## Your objective
Down to the last line, retype the records below exactly and skip the pictures.

## Dataset entries
---
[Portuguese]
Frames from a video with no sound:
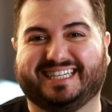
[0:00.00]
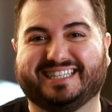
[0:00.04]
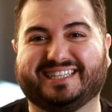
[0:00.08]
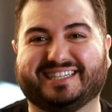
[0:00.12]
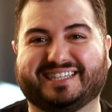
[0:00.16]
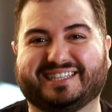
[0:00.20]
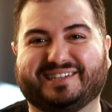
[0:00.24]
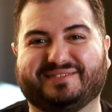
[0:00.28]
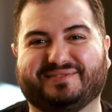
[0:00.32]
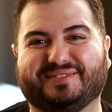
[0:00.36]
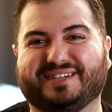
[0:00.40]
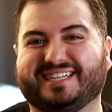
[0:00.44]

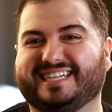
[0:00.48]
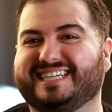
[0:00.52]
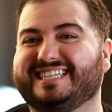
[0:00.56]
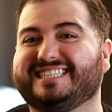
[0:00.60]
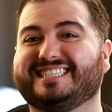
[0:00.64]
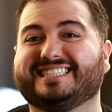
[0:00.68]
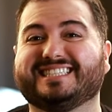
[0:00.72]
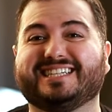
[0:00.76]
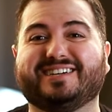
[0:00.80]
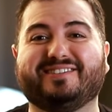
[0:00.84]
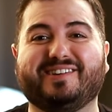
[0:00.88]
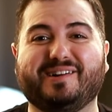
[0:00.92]
dentro da
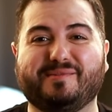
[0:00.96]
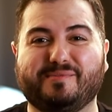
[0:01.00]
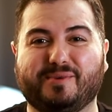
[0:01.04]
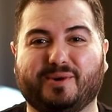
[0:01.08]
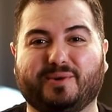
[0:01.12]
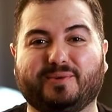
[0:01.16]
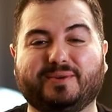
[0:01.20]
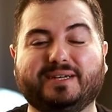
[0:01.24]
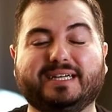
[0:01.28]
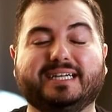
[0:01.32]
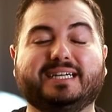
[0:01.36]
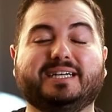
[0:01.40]
parede não é
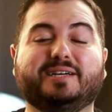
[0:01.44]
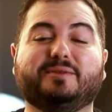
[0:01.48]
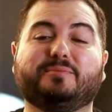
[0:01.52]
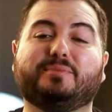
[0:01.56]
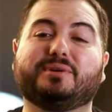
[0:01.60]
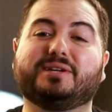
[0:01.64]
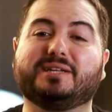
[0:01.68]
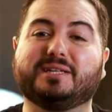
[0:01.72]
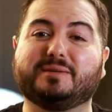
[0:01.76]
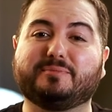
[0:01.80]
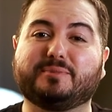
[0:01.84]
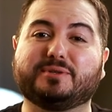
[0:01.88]
bom,
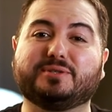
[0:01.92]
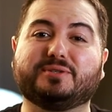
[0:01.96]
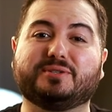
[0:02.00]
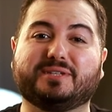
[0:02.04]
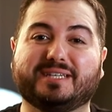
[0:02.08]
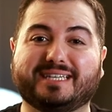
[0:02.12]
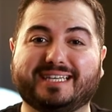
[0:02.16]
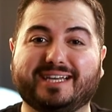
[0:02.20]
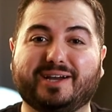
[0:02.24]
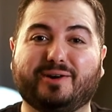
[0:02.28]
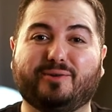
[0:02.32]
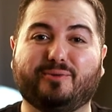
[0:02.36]
porque depois eu
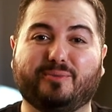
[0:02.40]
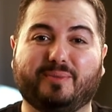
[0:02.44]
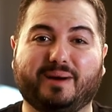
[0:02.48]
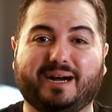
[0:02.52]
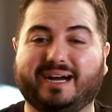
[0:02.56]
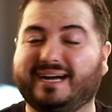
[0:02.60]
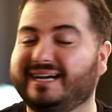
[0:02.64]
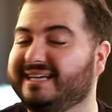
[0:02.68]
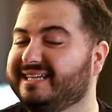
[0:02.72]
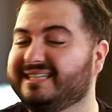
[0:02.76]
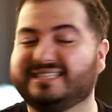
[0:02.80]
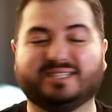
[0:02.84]
tenho que
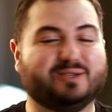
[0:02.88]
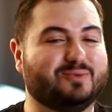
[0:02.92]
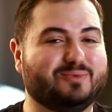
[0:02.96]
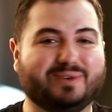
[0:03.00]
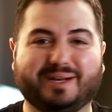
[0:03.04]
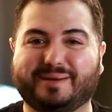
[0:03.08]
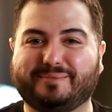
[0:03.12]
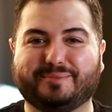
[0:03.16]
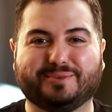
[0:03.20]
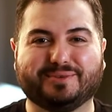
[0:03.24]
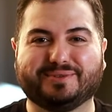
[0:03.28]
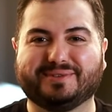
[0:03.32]
arrumar e
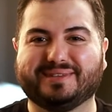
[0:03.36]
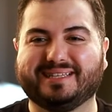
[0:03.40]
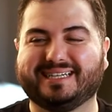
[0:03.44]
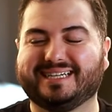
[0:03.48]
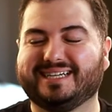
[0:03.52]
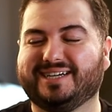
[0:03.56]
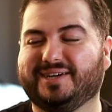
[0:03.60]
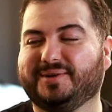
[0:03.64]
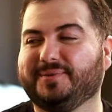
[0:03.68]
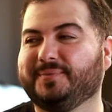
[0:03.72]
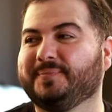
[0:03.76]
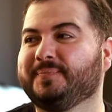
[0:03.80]
não é muito
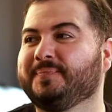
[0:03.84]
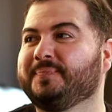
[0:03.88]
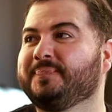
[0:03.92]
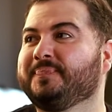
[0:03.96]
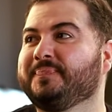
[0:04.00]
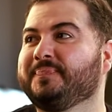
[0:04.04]
legal.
---
## Answer
[Portuguese]
Frames from a video with no sound:
[0:00.00]
[0:00.04]
[0:00.08]
[0:00.12]
[0:00.16]
[0:00.20]
[0:00.24]
[0:00.28]
[0:00.32]
[0:00.36]
[0:00.40]
[0:00.44]

[0:00.48]
[0:00.52]
[0:00.56]
[0:00.60]
[0:00.64]
[0:00.68]
[0:00.72]
[0:00.76]
[0:00.80]
[0:00.84]
[0:00.88]
[0:00.92]
dentro da
[0:00.96]
[0:01.00]
[0:01.04]
[0:01.08]
[0:01.12]
[0:01.16]
[0:01.20]
[0:01.24]
[0:01.28]
[0:01.32]
[0:01.36]
[0:01.40]
parede não é
[0:01.44]
[0:01.48]
[0:01.52]
[0:01.56]
[0:01.60]
[0:01.64]
[0:01.68]
[0:01.72]
[0:01.76]
[0:01.80]
[0:01.84]
[0:01.88]
bom,
[0:01.92]
[0:01.96]
[0:02.00]
[0:02.04]
[0:02.08]
[0:02.12]
[0:02.16]
[0:02.20]
[0:02.24]
[0:02.28]
[0:02.32]
[0:02.36]
porque depois eu
[0:02.40]
[0:02.44]
[0:02.48]
[0:02.52]
[0:02.56]
[0:02.60]
[0:02.64]
[0:02.68]
[0:02.72]
[0:02.76]
[0:02.80]
[0:02.84]
tenho que
[0:02.88]
[0:02.92]
[0:02.96]
[0:03.00]
[0:03.04]
[0:03.08]
[0:03.12]
[0:03.16]
[0:03.20]
[0:03.24]
[0:03.28]
[0:03.32]
arrumar e
[0:03.36]
[0:03.40]
[0:03.44]
[0:03.48]
[0:03.52]
[0:03.56]
[0:03.60]
[0:03.64]
[0:03.68]
[0:03.72]
[0:03.76]
[0:03.80]
não é muito
[0:03.84]
[0:03.88]
[0:03.92]
[0:03.96]
[0:04.00]
[0:04.04]
legal.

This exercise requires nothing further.